Task description:
An exact copy of every entry is the answer here, with no pictures.

Dataset entries
------------------------------------------------------------------------

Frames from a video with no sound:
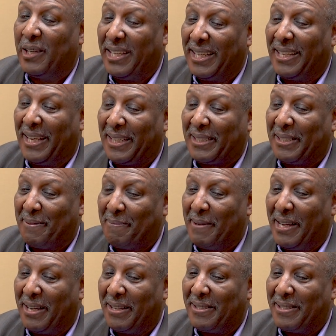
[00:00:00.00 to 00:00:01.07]
newly
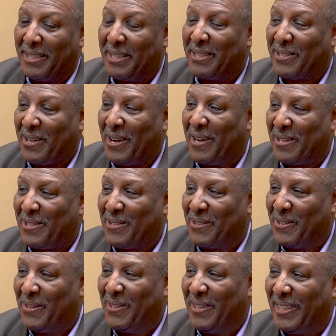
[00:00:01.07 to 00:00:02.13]
elected Mayor Dennis
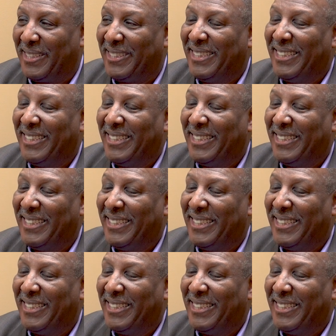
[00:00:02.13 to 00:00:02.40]
Archer on.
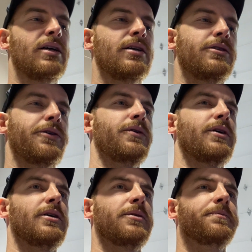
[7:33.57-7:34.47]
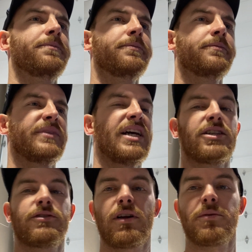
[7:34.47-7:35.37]
So yeah,
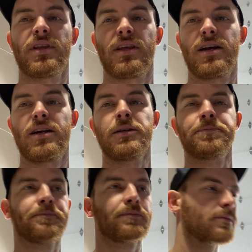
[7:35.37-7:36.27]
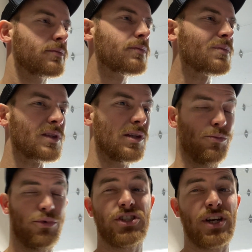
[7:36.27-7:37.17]
just follow me there.
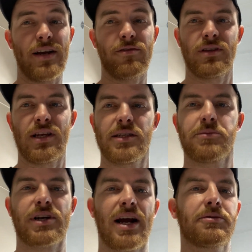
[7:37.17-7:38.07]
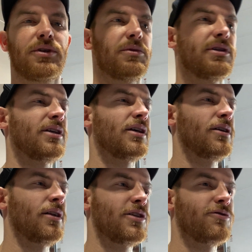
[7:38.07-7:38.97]
Appreciate everyone that subscribed to me
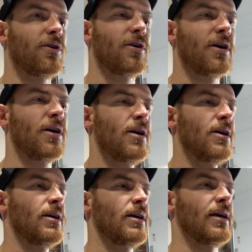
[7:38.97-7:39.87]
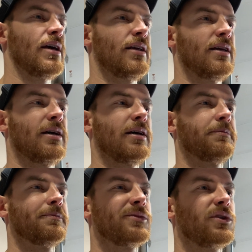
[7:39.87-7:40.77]
thus far, and
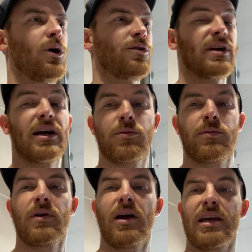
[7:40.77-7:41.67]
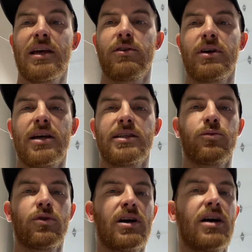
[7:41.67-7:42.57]
hopefully I can give you guys some
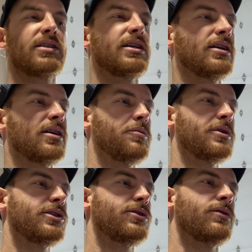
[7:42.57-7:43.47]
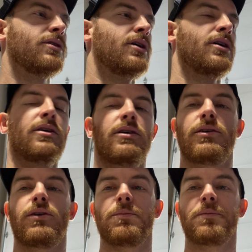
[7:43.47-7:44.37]
more content coming soon.
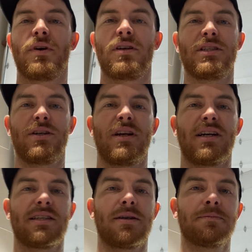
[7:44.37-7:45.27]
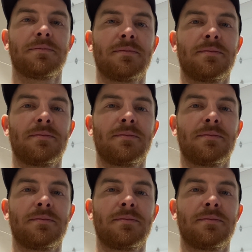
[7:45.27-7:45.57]
So till next time.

------------------------------------------------------------------------

Answer box:
Frames from a video with no sound:
[00:00:00.00 to 00:00:01.07]
newly
[00:00:01.07 to 00:00:02.13]
elected Mayor Dennis
[00:00:02.13 to 00:00:02.40]
Archer on.
[7:33.57-7:34.47]
[7:34.47-7:35.37]
So yeah,
[7:35.37-7:36.27]
[7:36.27-7:37.17]
just follow me there.
[7:37.17-7:38.07]
[7:38.07-7:38.97]
Appreciate everyone that subscribed to me
[7:38.97-7:39.87]
[7:39.87-7:40.77]
thus far, and
[7:40.77-7:41.67]
[7:41.67-7:42.57]
hopefully I can give you guys some
[7:42.57-7:43.47]
[7:43.47-7:44.37]
more content coming soon.
[7:44.37-7:45.27]
[7:45.27-7:45.57]
So till next time.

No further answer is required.